Les jeunes militant·e·s ont également parlé d’une peur omniprésente de participer à des discussions publiques. Certains jeunes défenseur·e·s des droits humains ont attribué cette peur à la crainte de représailles de la part des autorités sous la forme de harcèlement en ligne. Beaucoup ont exprimé des doutes quant à la valeur de leur voix et de leur expertise en tant que jeunes face à la violence et à la haine dans les espaces en ligne.  

Un appel à l’action et à la responsabilité collectives  

Malgré ces difficultés, des jeunes défenseur·e·s des droits humains ont trouvé des moyens d’adapter leur approche afin de pouvoir continuer à défendre les droits humains. Cela a inclus la mise en place de comités internes pour le bien-être, l’application de protocoles de sécurité et l’accession à des services de santé mentale. 
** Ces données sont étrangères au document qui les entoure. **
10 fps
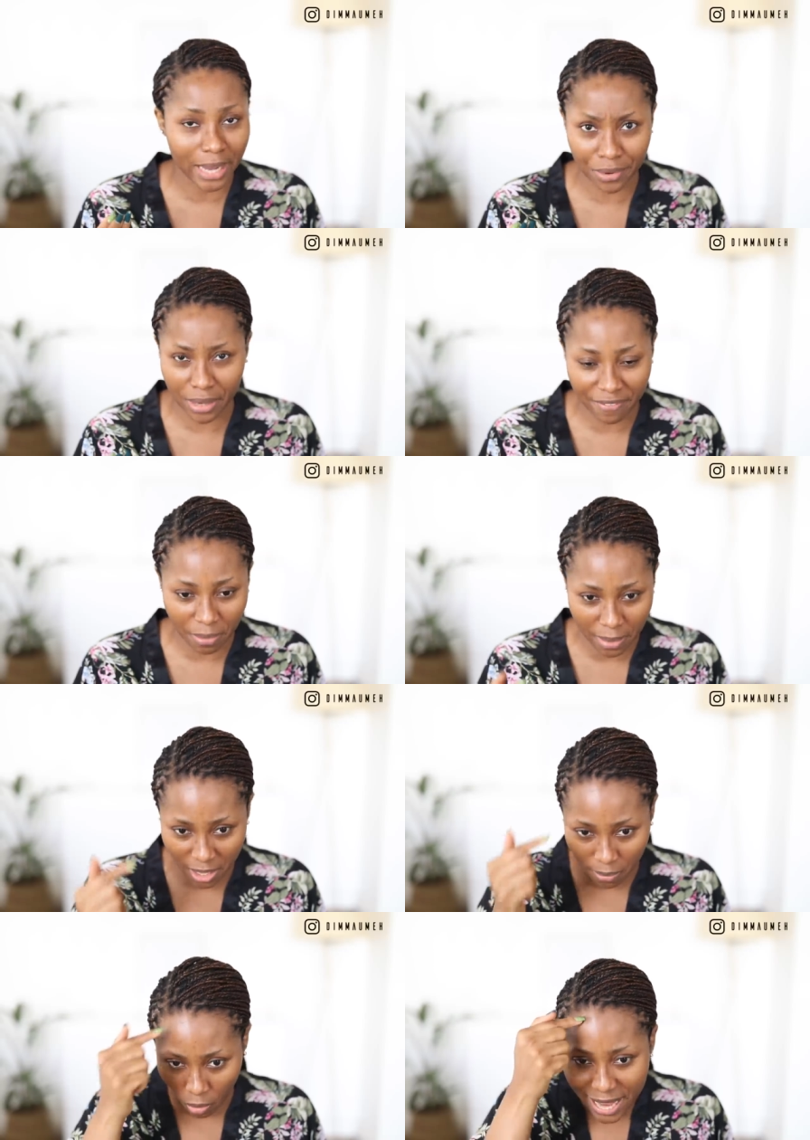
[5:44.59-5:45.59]
I don't have them
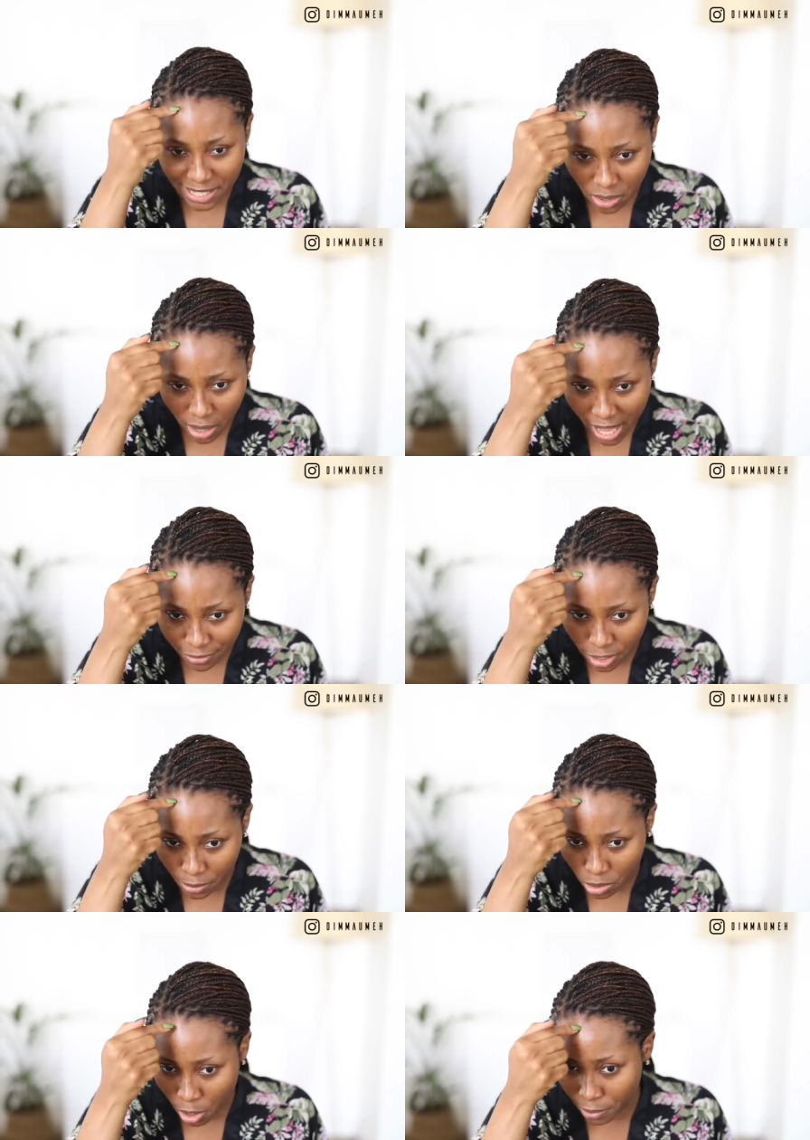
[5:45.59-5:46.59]
anymore. I still have
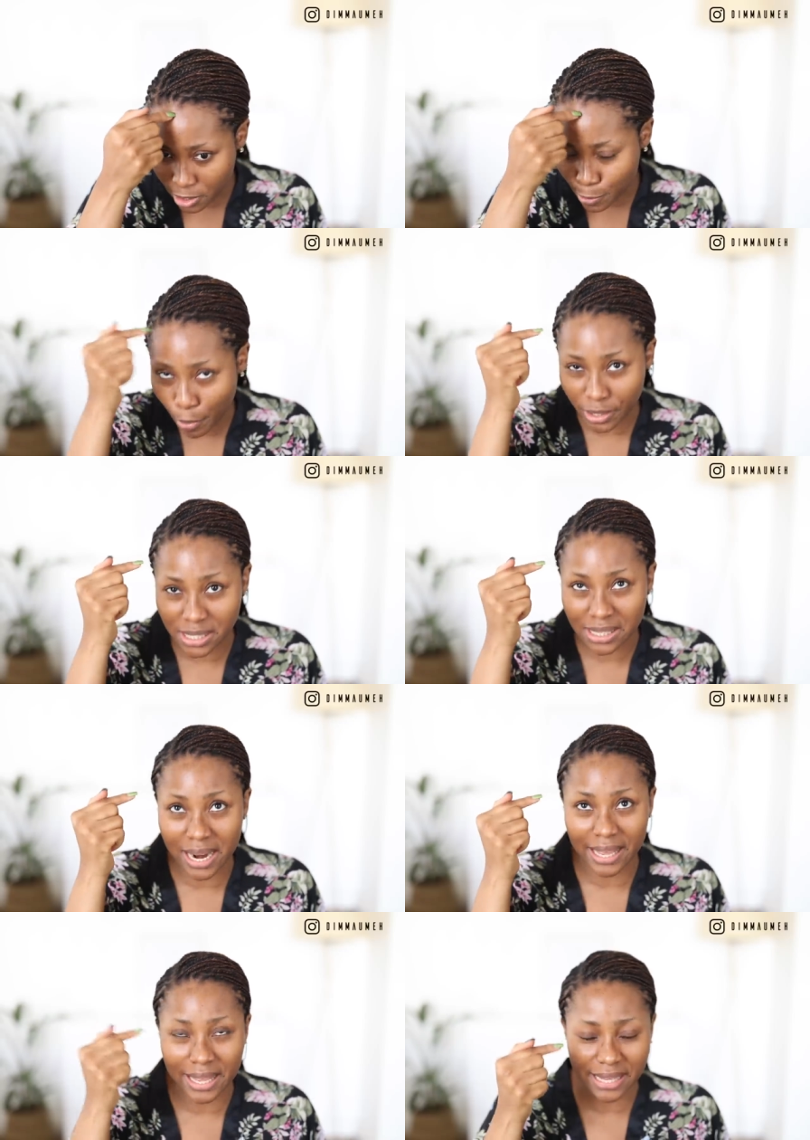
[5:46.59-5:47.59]
some stubborn spots that
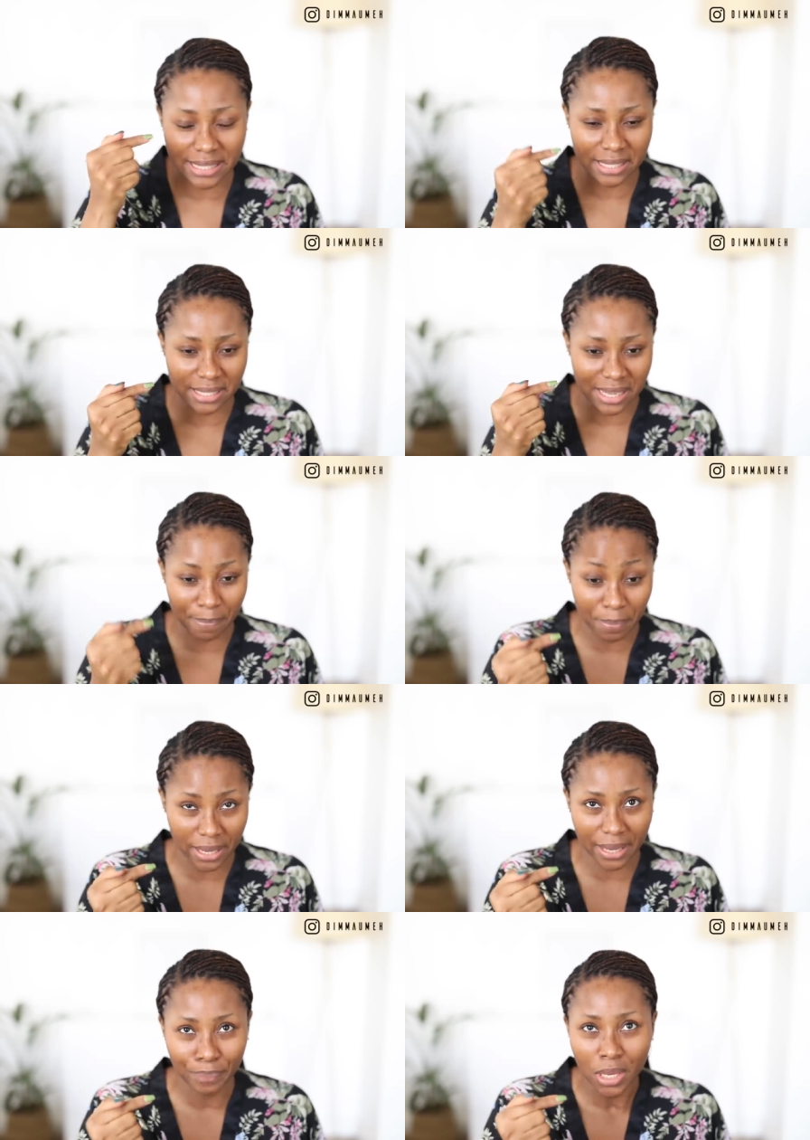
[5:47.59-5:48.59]
are yet to
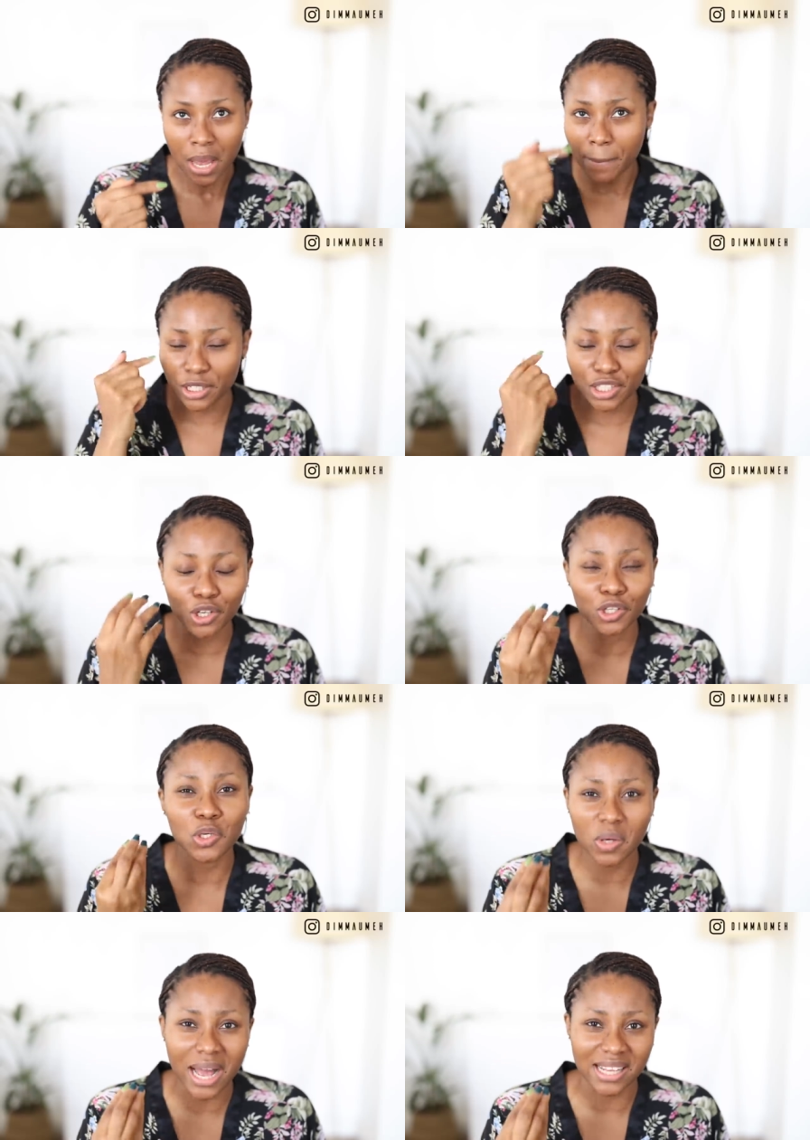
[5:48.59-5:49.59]
disappear, but they
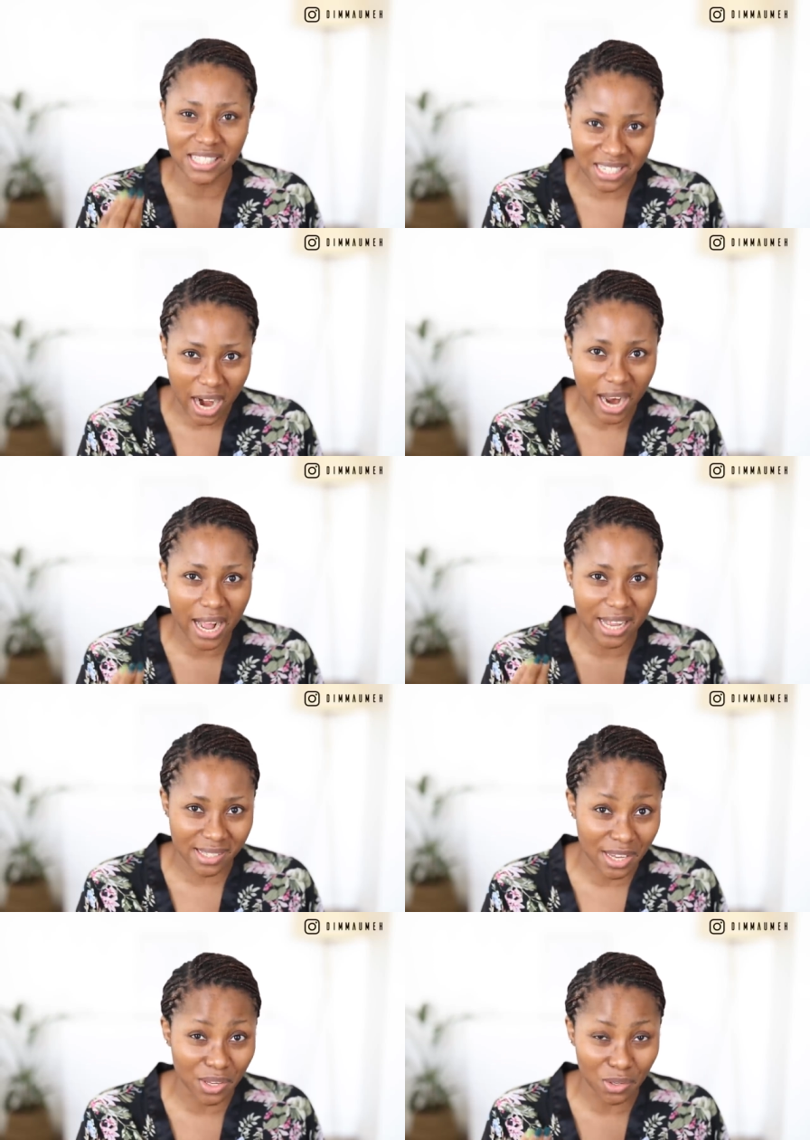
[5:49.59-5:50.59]
don't look as dark
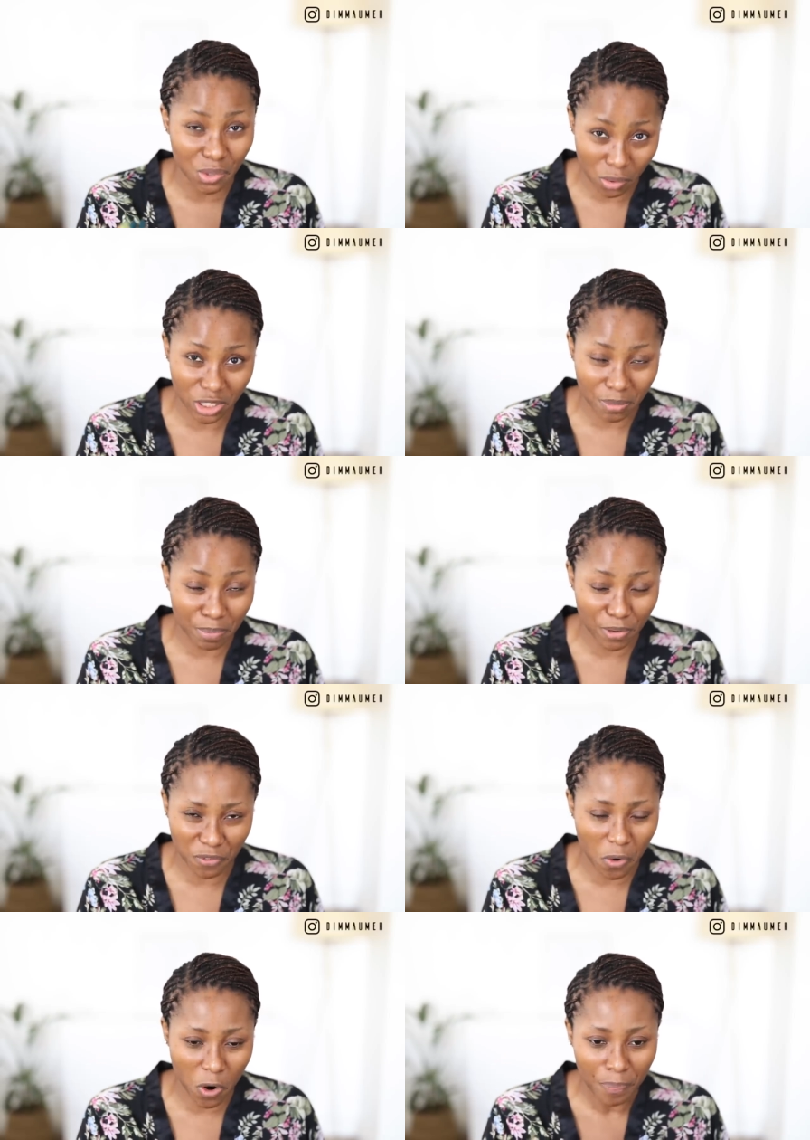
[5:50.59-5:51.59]
as they looked
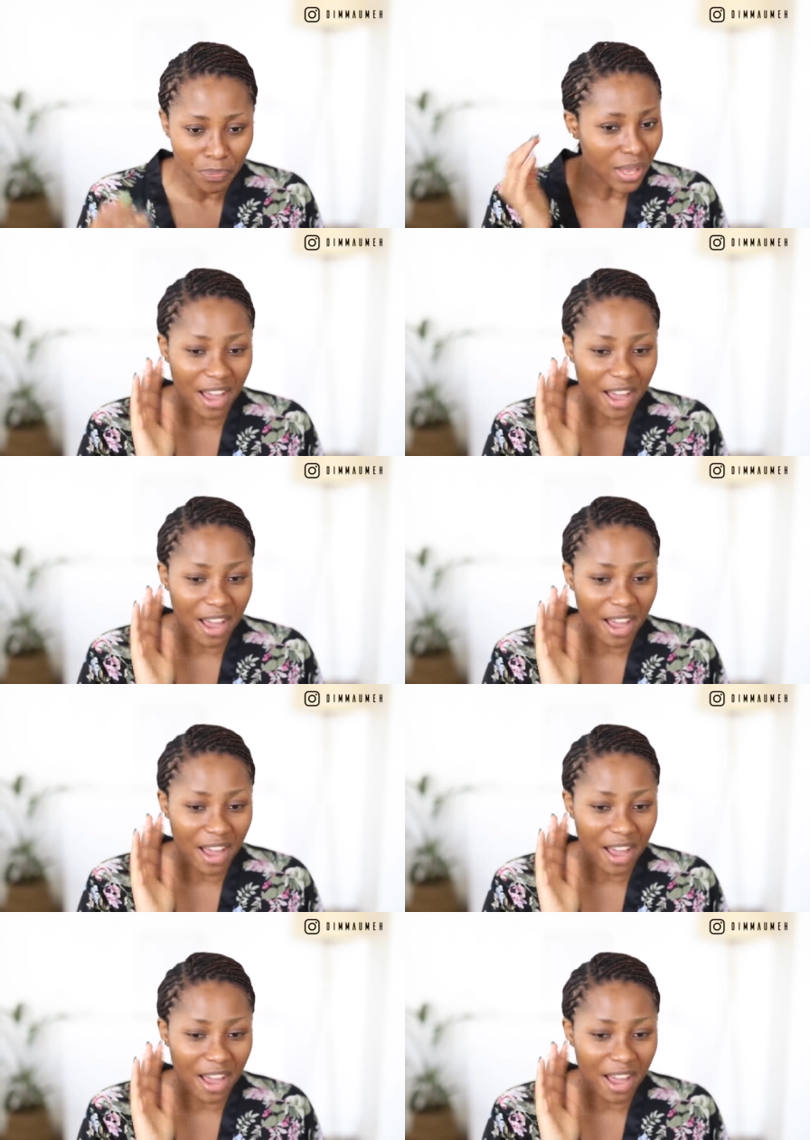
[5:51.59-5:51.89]
before.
« Être un jeune défenseur des droits humains aux Philippines n’est ni sûr, ni confortable, ni idéal. Les jeunes militant·e·s continuent cependant à se battre, motivés par des stratégies visant à prendre soin d’eux-mêmes et un engagement en faveur de la justice », a déclaré Mia Tonogbanua, d’Amnistie Philippines. 

Le gouvernement philippin manque systématiquement à son obligation de protéger les droits des défenseur·e·s des droits humains dans le pays. Les personnes qui commettent des actes de harcèlement en ligne ne sont dans les faits pas amenées à rendre des comptes, tandis que les défenseur·e·s des droits humains doivent faire face aux conséquences de ce harcèlement sans bénéficier d’un soutien ou d’une protection suffisants. 

Au moment où nous publions ce document, le gouvernement philippin n’a pas répondu à une demande de commentaire sur les conclusions du rapport d’Amnistie internationale. 

Amnistie internationale exhorte le gouvernement philippin à mettre un terme aux manœuvres de marquage rouge, aux actes d’intimidation, au harcèlement, aux menaces ou aux attaques cautionnés par l’État contre les militant·e·s, notamment les jeunes défenseur·e·s des droits humains. 

Ces recherches s’appuient sur les conclusions de précédentes enquêtes d’Amnistie internationale, notamment sur la manière dont les deux gouvernements successifs du président Duterte et du président Marcos Jr ont utilisé les outils numériques, la désinformation et des lois antiterroristes vagues pour instaurer un climat de peur et d’intimidation parmi les jeunes défenseur·e·s des droits humains aux Philippines.